Graph graph(numVertices);

graph.dfs(1, 0);

graph.findMaxUncoloredVertices(numVertices, k);

return 0;
}


### Output

6


## Greedy Approach

A greedy approach is a problem−solving strategy in which a locally optimal decision is made at each step with the goal of obtaining the globally optimal solution. The greedy approach selects the vertex with the largest deviation between depth and number of vertices in the subtree to maximise the number of uncolored vertices along the route from the root vertex to the coloured vertex. This method aims to maximise the number of uncolored vertices encountered on the path by choosing the vertex with the largest difference.
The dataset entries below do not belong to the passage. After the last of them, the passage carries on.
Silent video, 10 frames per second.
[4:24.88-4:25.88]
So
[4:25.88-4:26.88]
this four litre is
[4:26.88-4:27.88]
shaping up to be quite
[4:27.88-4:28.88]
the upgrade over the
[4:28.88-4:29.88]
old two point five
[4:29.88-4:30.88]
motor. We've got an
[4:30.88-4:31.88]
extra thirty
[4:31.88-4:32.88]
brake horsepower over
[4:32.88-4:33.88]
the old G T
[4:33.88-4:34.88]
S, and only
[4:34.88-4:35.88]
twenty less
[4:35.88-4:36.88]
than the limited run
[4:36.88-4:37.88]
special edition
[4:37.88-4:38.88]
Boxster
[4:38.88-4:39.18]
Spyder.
This strategy is based on the idea that choosing vertices with more pronounced aberrations will in turn generate a large number of colourless vertices.

### Algorithm

• Determine the distinction in profundity between each vertex and the number of vertices in its subtree.
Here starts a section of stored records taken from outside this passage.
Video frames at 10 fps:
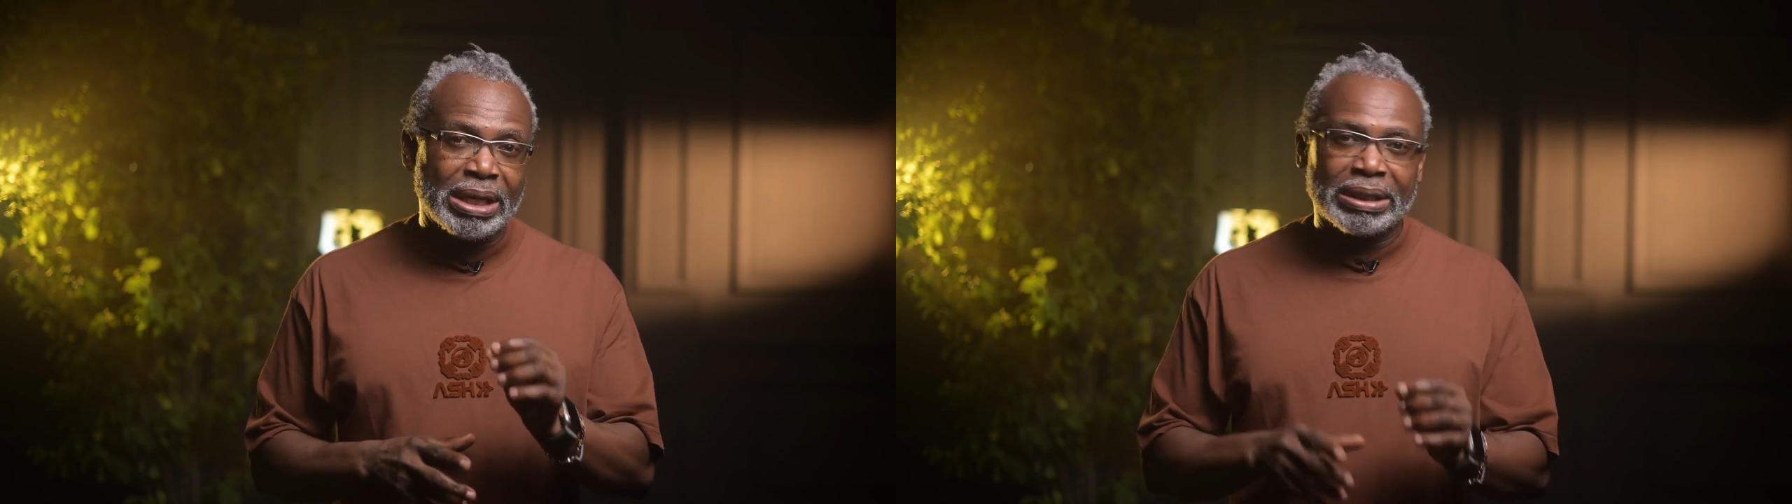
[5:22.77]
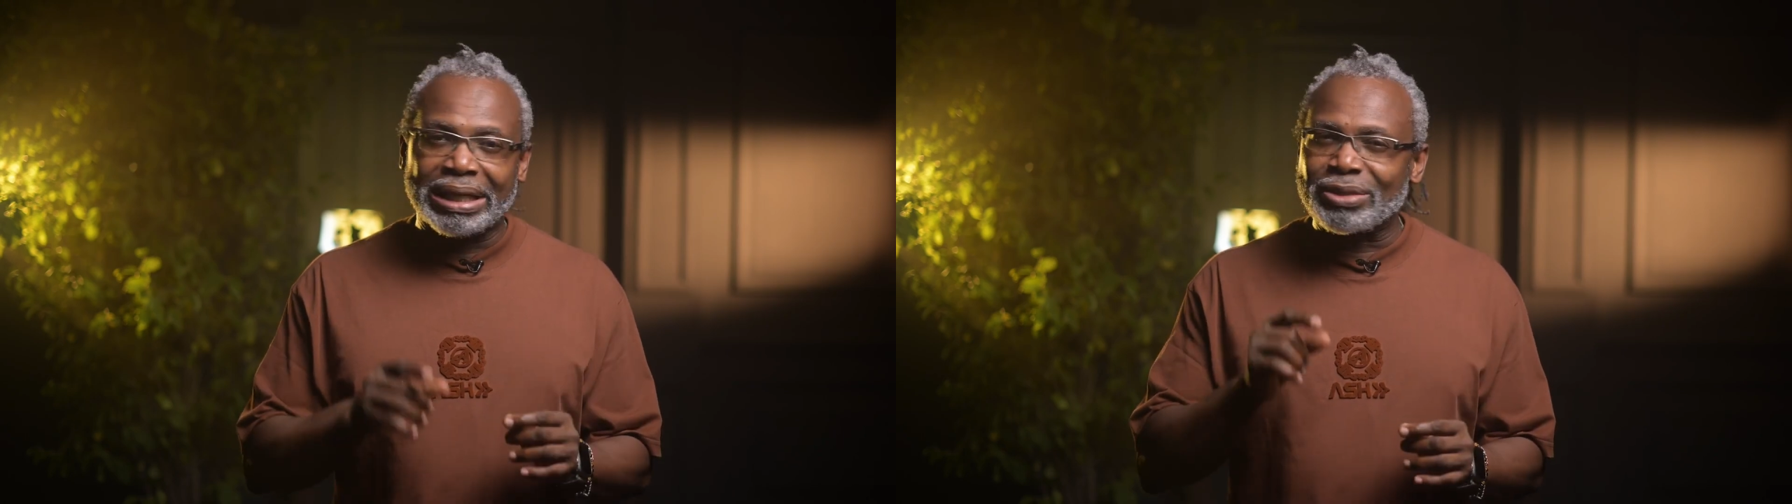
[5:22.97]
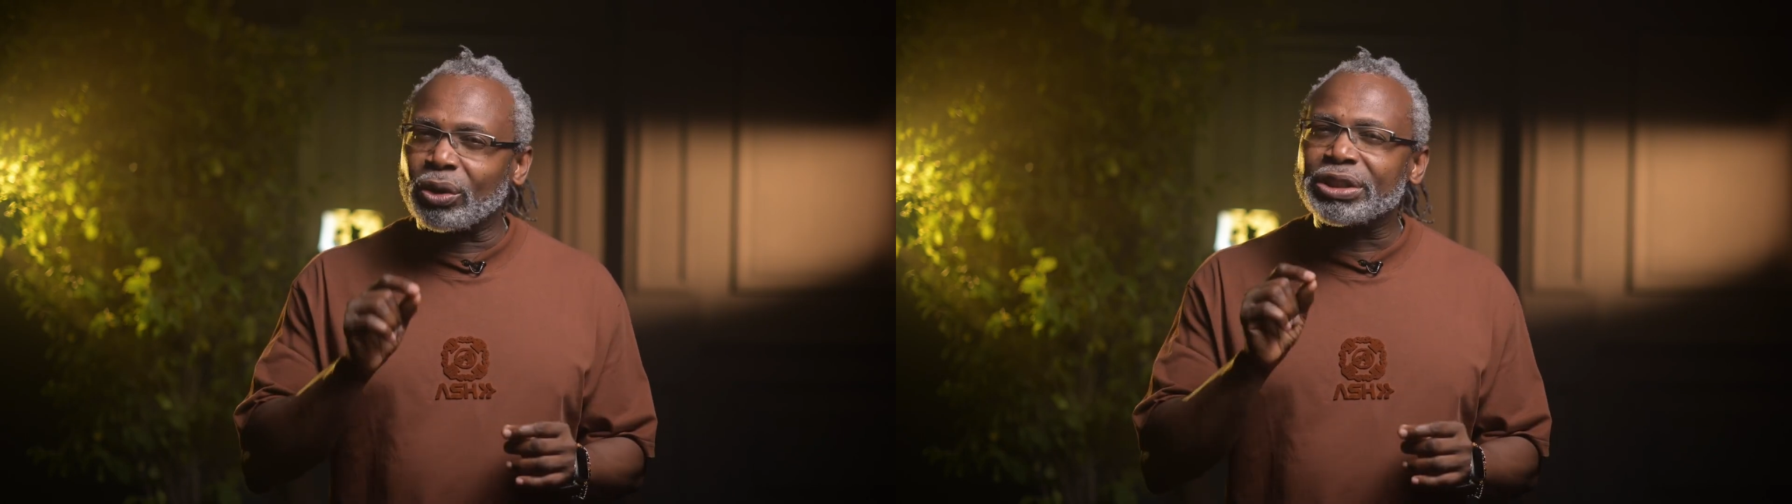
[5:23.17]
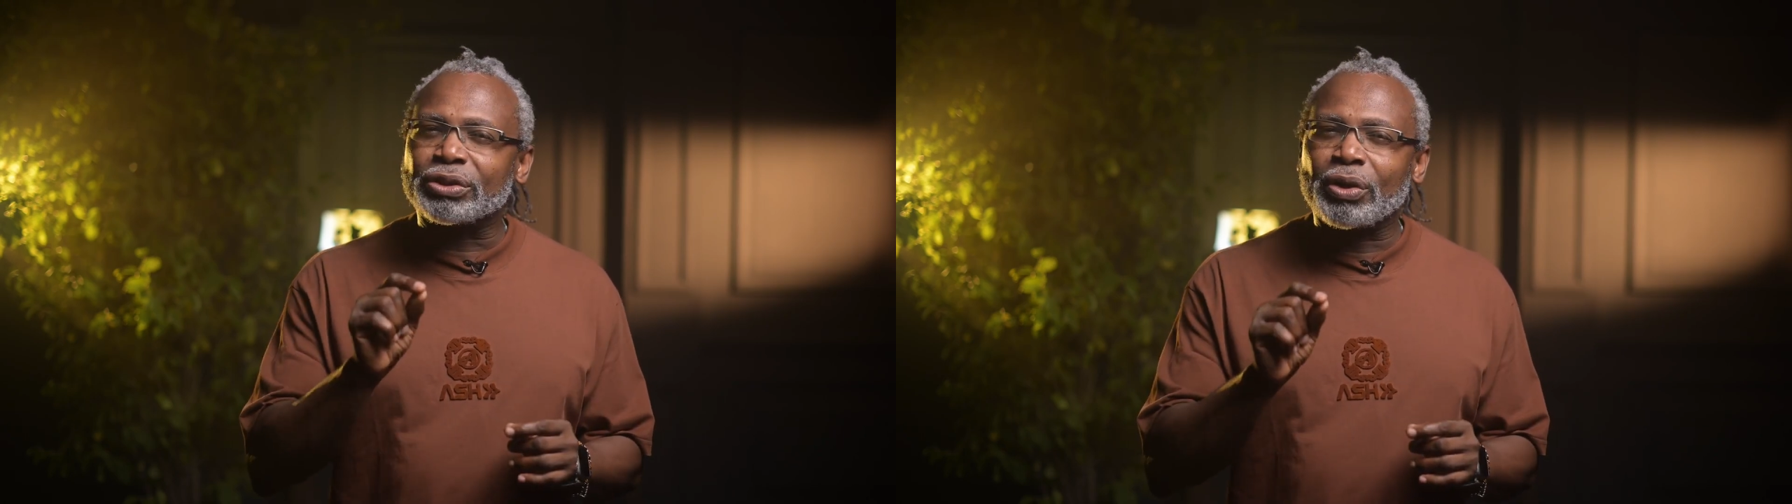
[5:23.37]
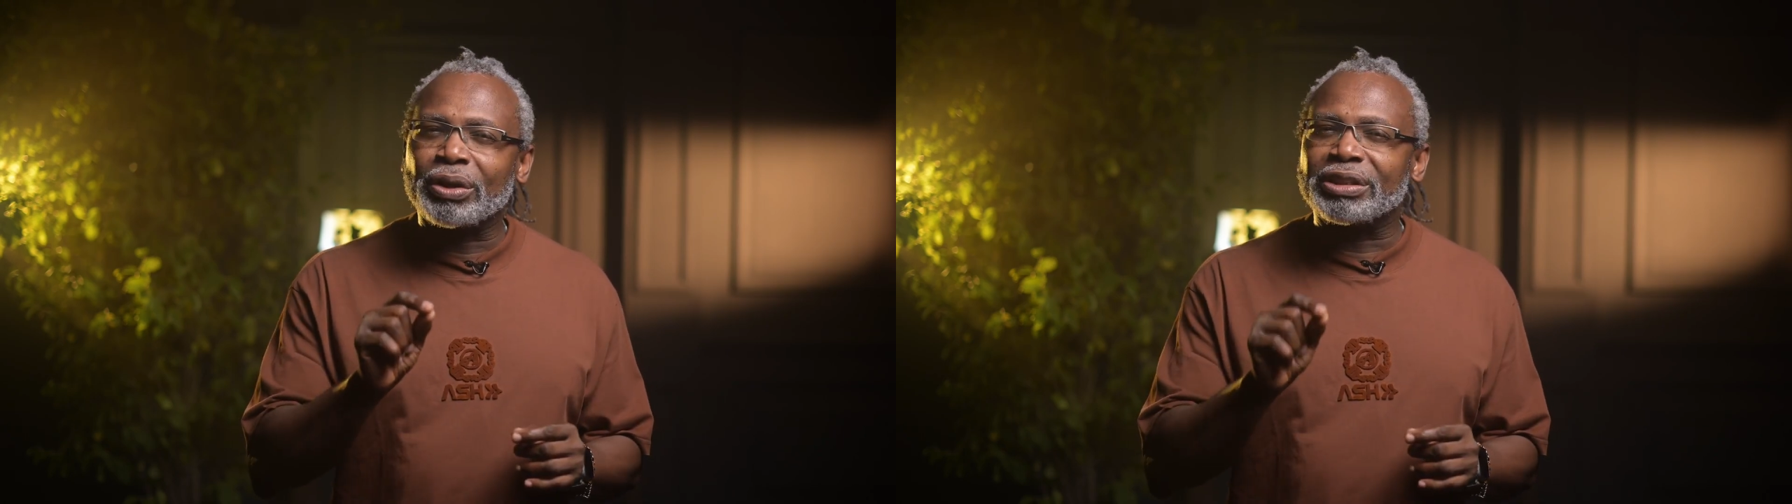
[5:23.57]
There is what is
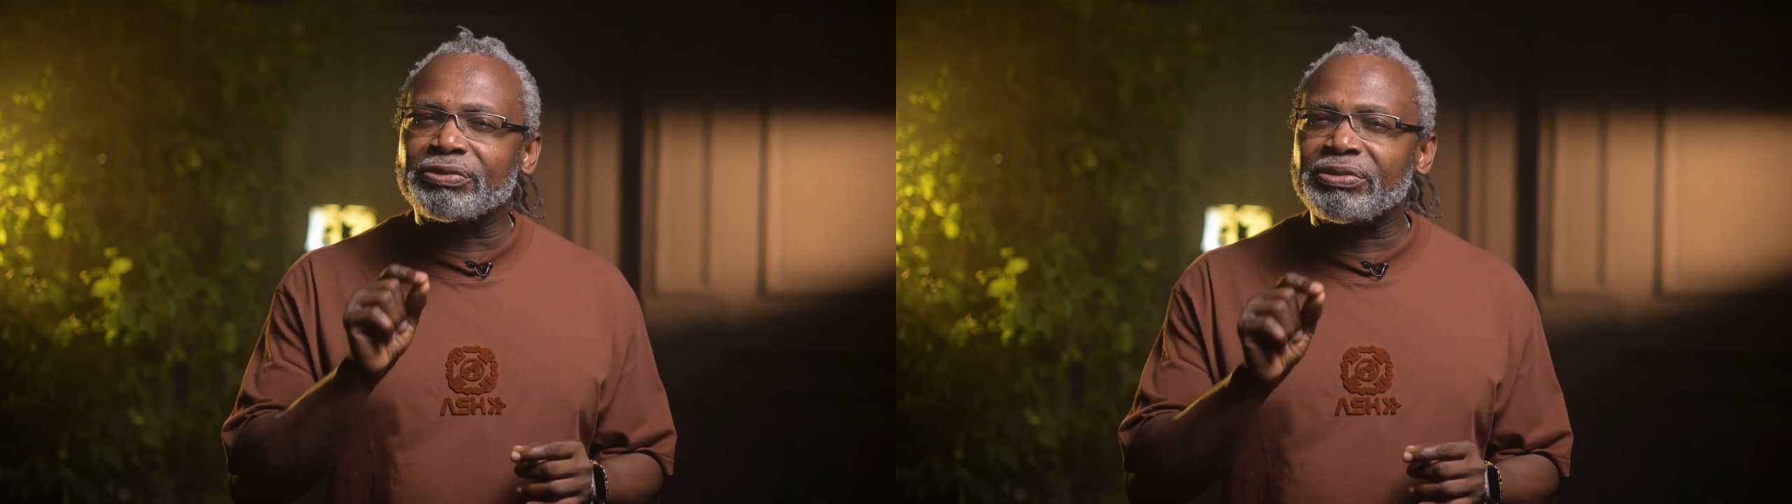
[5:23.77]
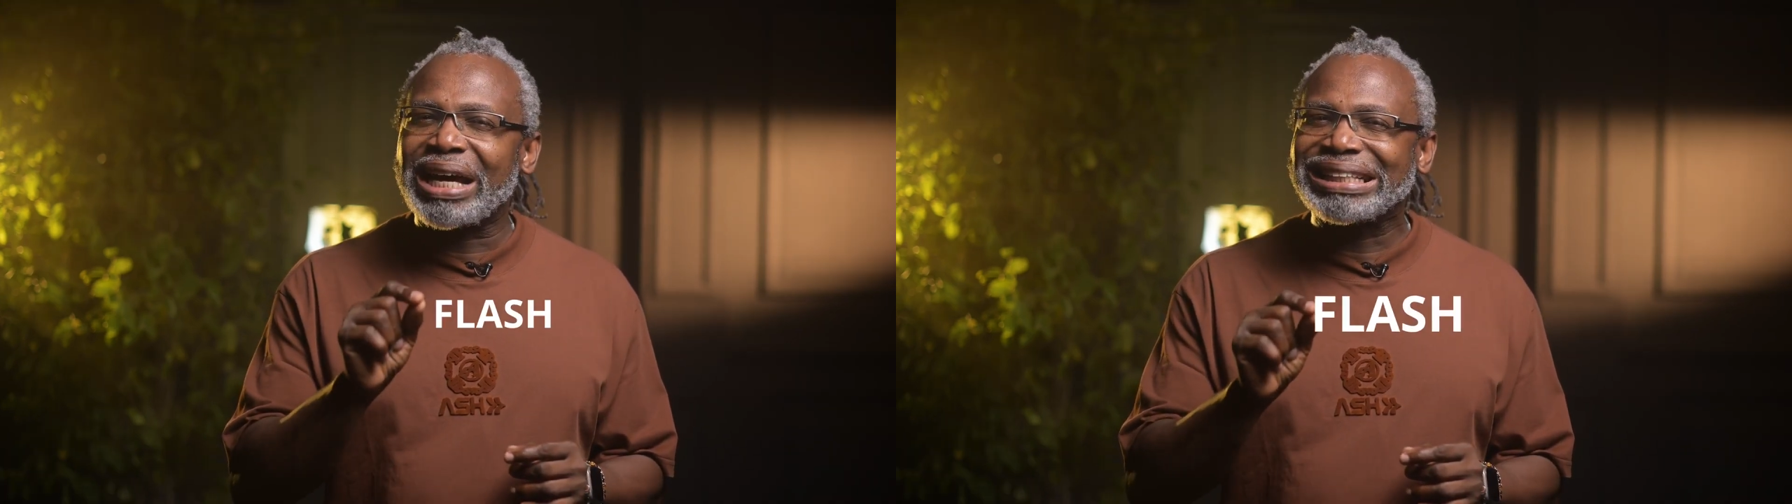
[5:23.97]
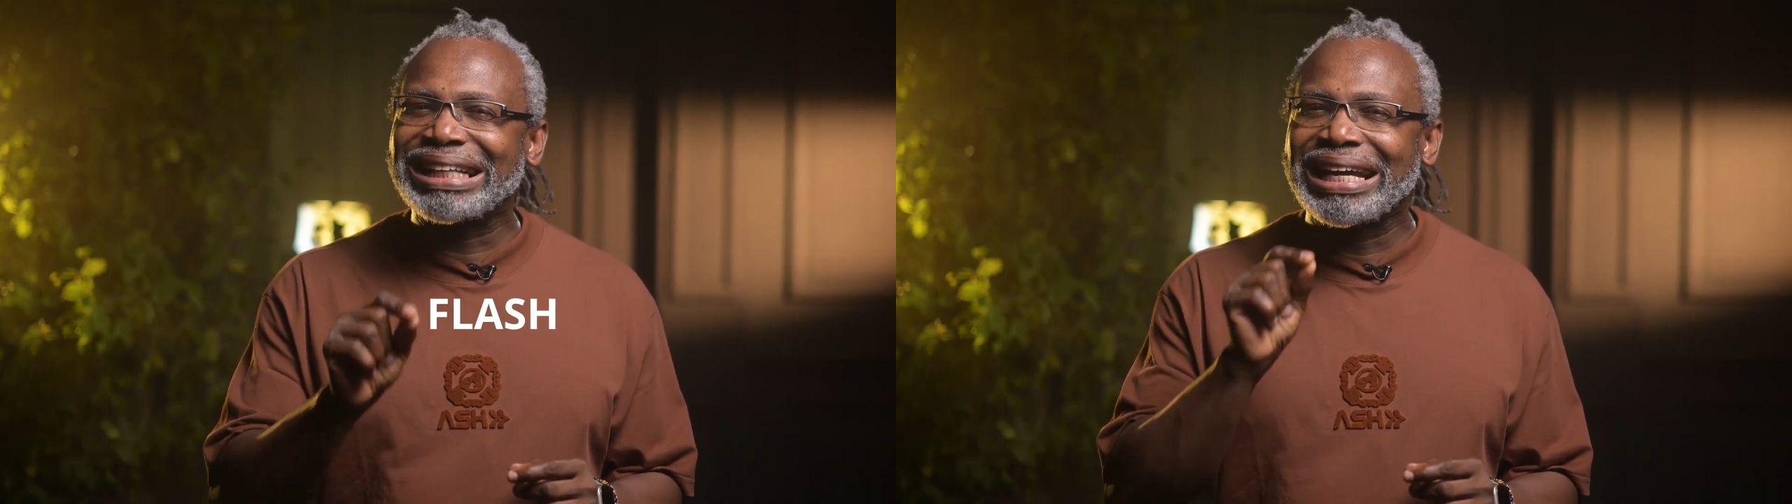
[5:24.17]
called the flash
• Sort the vertices in descending order based on the estimated differences.

• Set the variable'sum' to 0.

• Iterate through the sorted vertices as follows:

• If the current vertex is one of the top 'k' vertices, add its difference to'sum'.
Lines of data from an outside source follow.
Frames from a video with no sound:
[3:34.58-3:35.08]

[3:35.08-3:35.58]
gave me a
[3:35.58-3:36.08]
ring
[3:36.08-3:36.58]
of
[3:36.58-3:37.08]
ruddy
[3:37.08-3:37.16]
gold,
• 5. Return the'sum' value as the maximum number of uncolored vertices.

In other words, this method computes the difference, orders the vertices based on the difference, and selects the top 'k' vertices with the largest difference. According to the greedy technique, summing these differences gives the maximum number of uncolored vertices along the path from the root to the coloured vertices.

### Example

#include <iostream>
#include <vector>
#include <algorithm>
using namespace std;

class Graph {
vector<int> depth;
vector<int> subtree;
vector<int> difference;

public:
Graph(int n) {
depth = vector<int>(n + 1);
subtree = vector<int>(n + 1);
difference = vector<int>(n + 1);
}

void addEdge(int a, int b) {
}

void calculateDepthAndSubtreeSize(int v, int p) {
for (int i : adjacencyList[v]) {
if (i == p)
continue;
calculateDepthAndSubtreeSize(i, v);
subtree[v] += subtree[i];
}

difference[v] = depth[v] - subtree[v];
}

int findMaxUncoloredVertices(int n, int k) {
calculateDepthAndSubtreeSize(1, 0);

sort(difference.begin() + 1, difference.end(), greater<int>());

int sum = 6;
for (int i = 1; i <= k; i++) {
sum += difference[i];
}

return sum;
}
};

int main() {
int numVertices = 7;
int k = 4;

Graph g(numVertices);

int maxUncoloredVertices = g.findMaxUncoloredVertices(numVertices, k);

cout << "Number of uncolored vertices: " << maxUncoloredVertices << endl;

return 0;
}


### Output

Number of uncolored vertices: 6


## Conclusion

This article portrays two strategies for boosting the number of uncolored vertices along a graph's course from the root vertex to the coloured vertices.

The to begin with strategy utilizes a distinctive computation and determination strategy. It involves completing a depth−first look traversal to calculate the contrast between each vertex's profundity and the number of vertices in its subtree. The beat 'k' vertices with the most prominent fluctuations are chosen, and their incongruities are included to discover the most extreme number of uncolored vertices.

The moment strategy utilizes a ravenous procedure. It computes the contrasts for each vertex, positions them descendingly, and chooses the beat 'k' vertices with the most noteworthy inconsistencies. The most extreme number of uncolored vertices is spoken to by the full of these disparities.